I remember sitting in halls, listening to the opening bars of Harold and trying to impress the slightly older, slightly cooler American girl I was listening with by my instant recognition of a great song. This is not what you think, she replied, immediately reminding us both that she knew REM much better than I. I caught up fast though.

Brian said...

This is ground we have covered before here and and elsewhere, but the two of us came in at different moments and have had vastly different experiences with R.E.M. Reckoning is where our Venn diagram would intersect, however, and you have focused on two of the band's best songs today. This album and Murmur have been firm favorites for almost as long as I have been buying records.

TheRobster said...

You and I are about the same age and got into R.E.M. at the same point (end of '87 in my case). Like you, working backwards from Document was an exciting and ultimately rewarding prospect. I just never quite got into Reckoning like I feel I should have. I played Dead Letter Office much more frequently at the time.

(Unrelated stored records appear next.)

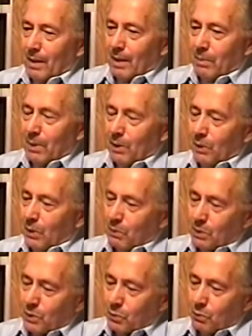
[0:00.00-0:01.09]
I mean, there
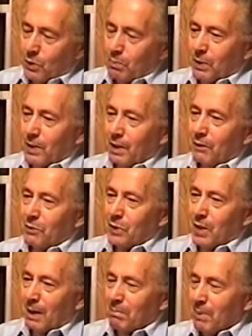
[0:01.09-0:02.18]
was a rumor that if you
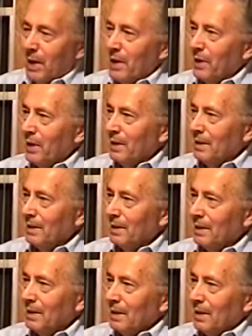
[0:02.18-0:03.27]
got married,
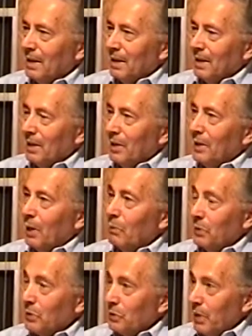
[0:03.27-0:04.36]
they
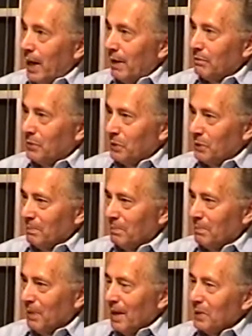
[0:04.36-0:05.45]
wouldn't draft you.
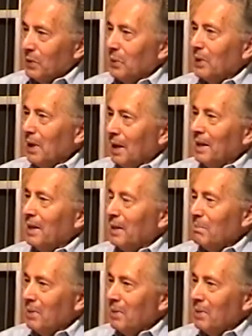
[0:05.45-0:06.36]
So a lot of them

To this day, Reckoning is my 6th favourite album from the IRS era.

Swiss Adam said...

Martin- I can picture the scene. Brilliant.

Echorich said...

Reckoning is the one for me. The depth and emotion on their sophomore album is still stunning to me. so. Central Rain is still the band’s high water mark for me. But 7 Chinese Brothers and Pretty Persuasion are hard to beat. (Don’t Go Back) To Rockville is the point where R.E.M. took all the Southern/Folk Rock that came before and put the stamp of a new generation on the sound. I have always imagined how interesting it might have been for The Byrds or Gram Parsons to interpret Rockville in a sort of history in reverse kind of way.